¿Sabremos finalmente las causas del COVID-19? ¿Fue producto de un trágico e involuntario accidente, ajeno a toda voluntad humana, como todas las pestes y pandemias o las virosis que nos asuelan sistemáticamente, o, como se ha sospechado desde un comienzo, producto de una manipulación de ingeniería genética llevado a cabo en un laboratorio chino ubicado en la ciudad de Wuhan que, por razones ni investigadas ni aclaradas, escapó consciente o inconscientemente del control de sus creadores para convertirse en la más grave pandemia de la que se tenga memoria desde la llamada gripe española, de comienzos del siglo pasado?

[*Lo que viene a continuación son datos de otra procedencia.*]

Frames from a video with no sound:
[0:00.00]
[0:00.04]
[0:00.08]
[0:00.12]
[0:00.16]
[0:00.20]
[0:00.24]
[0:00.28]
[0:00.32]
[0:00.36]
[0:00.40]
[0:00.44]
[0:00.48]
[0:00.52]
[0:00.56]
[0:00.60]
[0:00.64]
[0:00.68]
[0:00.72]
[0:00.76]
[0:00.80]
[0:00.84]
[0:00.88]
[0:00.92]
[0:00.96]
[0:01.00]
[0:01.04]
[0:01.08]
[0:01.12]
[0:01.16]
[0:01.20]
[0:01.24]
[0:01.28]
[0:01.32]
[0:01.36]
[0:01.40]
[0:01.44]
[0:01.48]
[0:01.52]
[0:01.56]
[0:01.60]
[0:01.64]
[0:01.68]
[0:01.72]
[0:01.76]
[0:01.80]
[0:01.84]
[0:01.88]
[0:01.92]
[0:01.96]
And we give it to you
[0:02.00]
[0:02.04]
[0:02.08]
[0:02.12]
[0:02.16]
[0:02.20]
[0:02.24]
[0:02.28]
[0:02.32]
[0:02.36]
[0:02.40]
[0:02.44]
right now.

La sola idea de imaginar que el coronavirus obedece a una estrategia de confrontación bélica, un arma biológica cuyas catastróficas consecuencias para unos —los atacados— serían beneficiosas para otros —los atacantes—, provoca horror. La impensada y temida arma biológica o “bomba solo mata gente” ya formaría parte de la realidad y la carrera hacia el apocalipsis habría dado sus primeros pasos.
Dada la inmensa, la inconmensurable gravedad de tal supuesto, extraña que las principales potencias del planeta —USA, Rusia, China, Europa—– no hayan dado una respuesta convincente a dichos interrogantes. Ni que se hayan adelantado a unirse para encontrar una solución radical y definitiva al temible mal. Que ya a estas alturas anticipa desajustes económicos globales de inmensa, inconmensurable cuantía. Y un balance en víctimas mortales solo comparables con las pérdidas en vidas de las últimas guerras mundiales.

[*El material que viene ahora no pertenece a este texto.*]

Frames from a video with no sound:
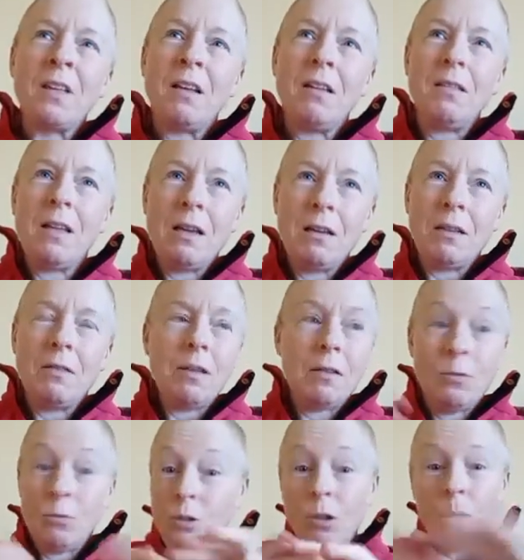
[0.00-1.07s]

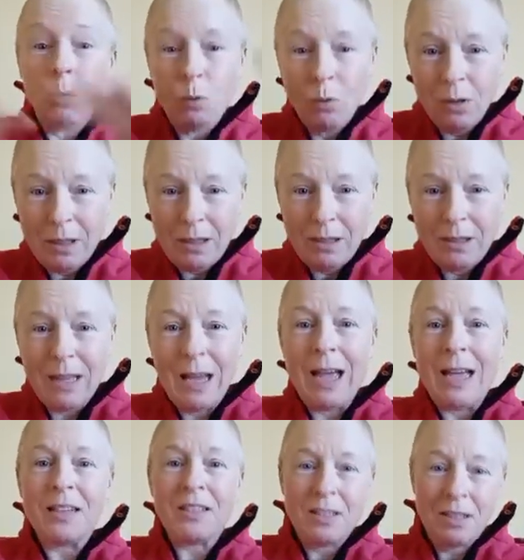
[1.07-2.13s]
all the
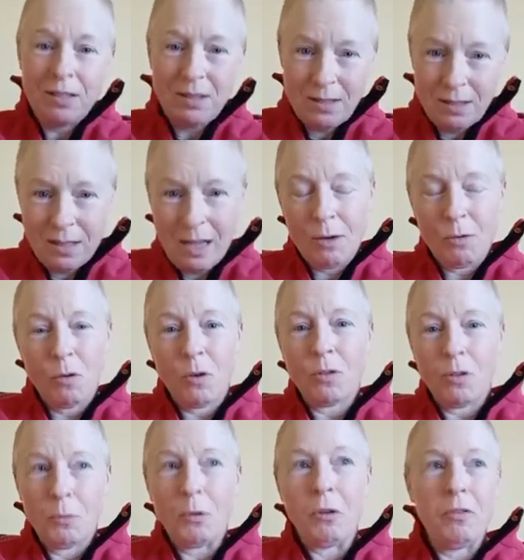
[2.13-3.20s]
artists that are on
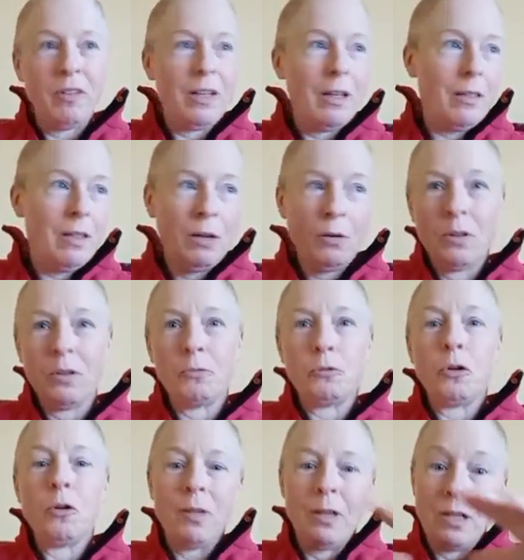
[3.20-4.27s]
the movie are there in the
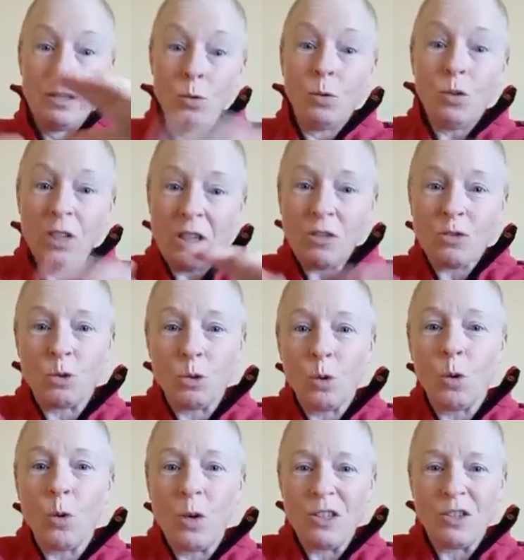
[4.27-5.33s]
room, and there's all these
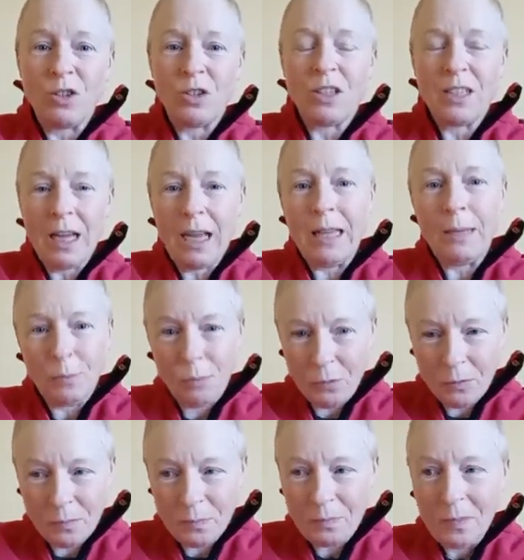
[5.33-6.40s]
drawings on a
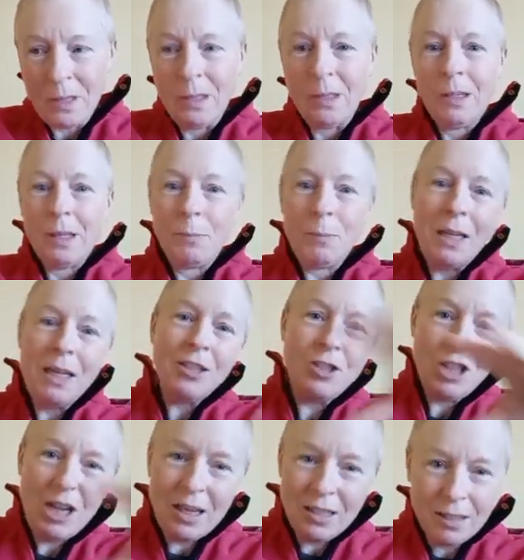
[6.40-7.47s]
table. And Peter
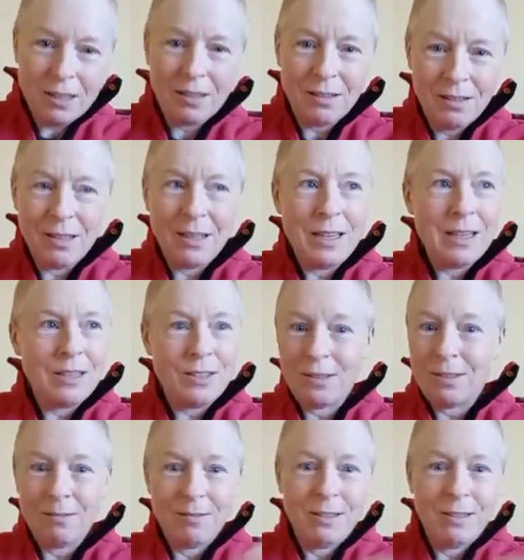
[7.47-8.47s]
Jackson is,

El desafío es inédito y trasciende los límites de todos los conflictos globales del pasado. Las pérdidas atribuibles al COVID-19 solo resultan comparables con las de la peste negra de fines de la Edad Media —la bubónica, que se llevó por delante a la mitad de la población europea— y la ya mencionada gripe española, con varios millones de víctimas letales, o tal vez con las mortíferas consecuencias de las guerras de dominio colonial llevadas a cabo por el Imperio Español contra las tribus originarias de la América precolombina. Que al poner en contacto a soldados portadores de enfermedades endémicas en España y Europa, como la viruela, y para las cuales ya habían desarrollado anticuerpos, con poblaciones indígenas que carecían de los más elementales medios de autodefensa biológica, provocaron la extinción de cientos de miles de americanos, arrasando en muy corto plazo con importantes asentamientos poblacionales en América Central y Suramérica. Los millones de muertos que devastaron a México y al Alto Perú no se debieron tanto a la espada, como a las enfermedades incurables que expandieron por los llanos del México Central, las costas del Pacífico y los Andes. No había cañones, armas ni soldados suficientes como para masacrar tal cantidad de víctimas inocentes. La viruela diezmó sin derramar una sola gota de sangre.
Vivimos una pandemia de proporciones globales hasta ahora desconocidas. Nos asomamos, por primera vez en nuestras vidas, al fin de la raza humana. Si no lo detenemos a tiempo, el fin de la historia humana podría estar frente a nuestras narices.